Objective Serotonin reuptake inhibitor (SRI) antidepressant use in pregnancy has been associated with increased risks of low birth weight, preterm birth, persistent pulmonary hypertension and neurobehavioural disturbances; however, the impact on the fetal physiology remains extremely limited.
Methods Fetal heart rate (FHR) and blood flow measurements were obtained in the morning (08:00 hours) and afternoon (13:00 hours) from mothers at 36 weeks gestation treated with an SRI (exposed; n = 11) and healthy mothers (non-exposed; n = 21). FHR was monitored using an Oxford Sonicaid System 8002. Doppler blood flow velocity waveforms in the middle cerebral artery (MCA), uterine and umbilical arteries and fetal right pulmonary artery, were done using an Aloka Prosound 5500 scanner.
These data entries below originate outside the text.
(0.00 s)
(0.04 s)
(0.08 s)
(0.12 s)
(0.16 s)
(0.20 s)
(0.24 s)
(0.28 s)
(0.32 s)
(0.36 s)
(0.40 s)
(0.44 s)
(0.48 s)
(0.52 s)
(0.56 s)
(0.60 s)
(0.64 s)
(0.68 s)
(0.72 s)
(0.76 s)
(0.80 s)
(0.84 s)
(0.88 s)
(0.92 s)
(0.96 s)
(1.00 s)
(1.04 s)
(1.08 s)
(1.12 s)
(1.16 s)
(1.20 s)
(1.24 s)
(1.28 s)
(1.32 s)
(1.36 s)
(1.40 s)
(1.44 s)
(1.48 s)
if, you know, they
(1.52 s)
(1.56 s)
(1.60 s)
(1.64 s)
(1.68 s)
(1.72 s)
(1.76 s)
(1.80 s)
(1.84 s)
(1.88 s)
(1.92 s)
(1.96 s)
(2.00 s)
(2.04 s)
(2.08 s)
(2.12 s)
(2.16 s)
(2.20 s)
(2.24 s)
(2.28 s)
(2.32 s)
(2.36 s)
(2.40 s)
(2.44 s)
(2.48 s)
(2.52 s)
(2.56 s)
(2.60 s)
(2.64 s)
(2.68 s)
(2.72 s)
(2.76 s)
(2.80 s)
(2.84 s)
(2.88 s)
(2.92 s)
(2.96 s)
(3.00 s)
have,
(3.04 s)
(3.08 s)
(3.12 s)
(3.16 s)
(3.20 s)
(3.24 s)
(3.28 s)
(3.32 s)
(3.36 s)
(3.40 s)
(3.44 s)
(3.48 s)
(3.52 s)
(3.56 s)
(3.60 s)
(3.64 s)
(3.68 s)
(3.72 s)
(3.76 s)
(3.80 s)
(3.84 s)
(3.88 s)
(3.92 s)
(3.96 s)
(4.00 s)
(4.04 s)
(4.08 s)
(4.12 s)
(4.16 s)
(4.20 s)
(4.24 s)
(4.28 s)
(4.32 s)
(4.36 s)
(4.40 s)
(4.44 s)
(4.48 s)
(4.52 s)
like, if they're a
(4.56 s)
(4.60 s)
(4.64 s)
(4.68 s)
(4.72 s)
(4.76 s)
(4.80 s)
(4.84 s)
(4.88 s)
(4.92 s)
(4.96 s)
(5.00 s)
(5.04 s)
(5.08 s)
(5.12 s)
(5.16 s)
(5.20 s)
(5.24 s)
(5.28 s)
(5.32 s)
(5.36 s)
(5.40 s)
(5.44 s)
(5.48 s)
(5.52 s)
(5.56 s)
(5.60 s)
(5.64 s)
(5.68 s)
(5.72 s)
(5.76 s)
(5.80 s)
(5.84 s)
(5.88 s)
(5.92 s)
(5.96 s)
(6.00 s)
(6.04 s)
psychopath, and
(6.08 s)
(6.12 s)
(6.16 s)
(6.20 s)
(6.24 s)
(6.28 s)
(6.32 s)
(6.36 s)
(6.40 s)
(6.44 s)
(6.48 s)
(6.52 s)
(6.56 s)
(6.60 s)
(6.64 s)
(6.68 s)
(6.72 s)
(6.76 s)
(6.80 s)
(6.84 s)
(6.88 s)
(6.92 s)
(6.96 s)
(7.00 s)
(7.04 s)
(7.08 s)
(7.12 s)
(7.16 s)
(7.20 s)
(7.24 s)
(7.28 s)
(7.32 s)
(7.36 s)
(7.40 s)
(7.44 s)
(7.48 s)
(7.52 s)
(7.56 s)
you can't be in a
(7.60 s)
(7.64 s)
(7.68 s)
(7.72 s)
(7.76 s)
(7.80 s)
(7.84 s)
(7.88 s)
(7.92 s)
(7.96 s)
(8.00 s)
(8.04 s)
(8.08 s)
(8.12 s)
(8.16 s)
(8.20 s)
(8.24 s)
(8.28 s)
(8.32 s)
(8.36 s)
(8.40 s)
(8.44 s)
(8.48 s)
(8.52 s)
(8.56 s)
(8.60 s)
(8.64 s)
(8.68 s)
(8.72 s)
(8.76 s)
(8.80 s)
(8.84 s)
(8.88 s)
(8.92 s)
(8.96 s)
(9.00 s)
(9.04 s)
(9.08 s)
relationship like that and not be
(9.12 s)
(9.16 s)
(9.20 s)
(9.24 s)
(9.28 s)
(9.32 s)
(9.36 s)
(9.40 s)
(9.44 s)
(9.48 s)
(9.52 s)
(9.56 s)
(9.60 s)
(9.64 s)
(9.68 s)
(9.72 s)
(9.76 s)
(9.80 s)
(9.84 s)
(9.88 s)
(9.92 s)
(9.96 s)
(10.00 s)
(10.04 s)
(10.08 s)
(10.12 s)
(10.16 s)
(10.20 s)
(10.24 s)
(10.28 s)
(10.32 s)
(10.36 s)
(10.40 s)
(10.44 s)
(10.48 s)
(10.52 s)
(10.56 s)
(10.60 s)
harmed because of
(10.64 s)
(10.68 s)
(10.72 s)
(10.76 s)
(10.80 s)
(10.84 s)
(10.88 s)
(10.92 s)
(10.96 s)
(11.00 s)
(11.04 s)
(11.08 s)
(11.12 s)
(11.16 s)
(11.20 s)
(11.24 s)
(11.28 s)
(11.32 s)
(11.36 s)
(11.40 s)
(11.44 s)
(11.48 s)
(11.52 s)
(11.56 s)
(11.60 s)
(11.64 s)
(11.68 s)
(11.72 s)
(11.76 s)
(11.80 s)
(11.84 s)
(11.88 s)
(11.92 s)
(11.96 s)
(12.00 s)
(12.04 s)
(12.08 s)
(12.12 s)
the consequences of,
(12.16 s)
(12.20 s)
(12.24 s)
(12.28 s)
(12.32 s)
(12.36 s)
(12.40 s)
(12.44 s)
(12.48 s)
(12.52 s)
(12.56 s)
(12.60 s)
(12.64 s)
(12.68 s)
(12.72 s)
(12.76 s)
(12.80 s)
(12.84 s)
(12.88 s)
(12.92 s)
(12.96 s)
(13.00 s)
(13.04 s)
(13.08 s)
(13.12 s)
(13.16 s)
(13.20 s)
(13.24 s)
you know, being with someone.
Results FHR accelerations in the exposed fetuses were significantly less than in the non-exposed fetuses during both sessions. Accelerations significantly increased from the morning to afternoon session in the non-exposed fetuses but did not occur in the exposed fetuses. MCA pulsatility index (PI) was significantly lower in the exposed fetuses in the morning only. This was due to a significant decrease in PI in the non-exposed fetuses in the afternoon that did not occur in the exposed fetuses. Similar findings were obtained with the MCA resistance index and S/D ratio. Third trimester maternal depressed mood was also controlled for in the analyses.
Conclusions Human fetal exposure to SRI reduces FHR accelerations and MCA resistance, which may be due to alterations in brain function, and attenuates the alterations in both variables that occur during the day in non-exposed fetuses.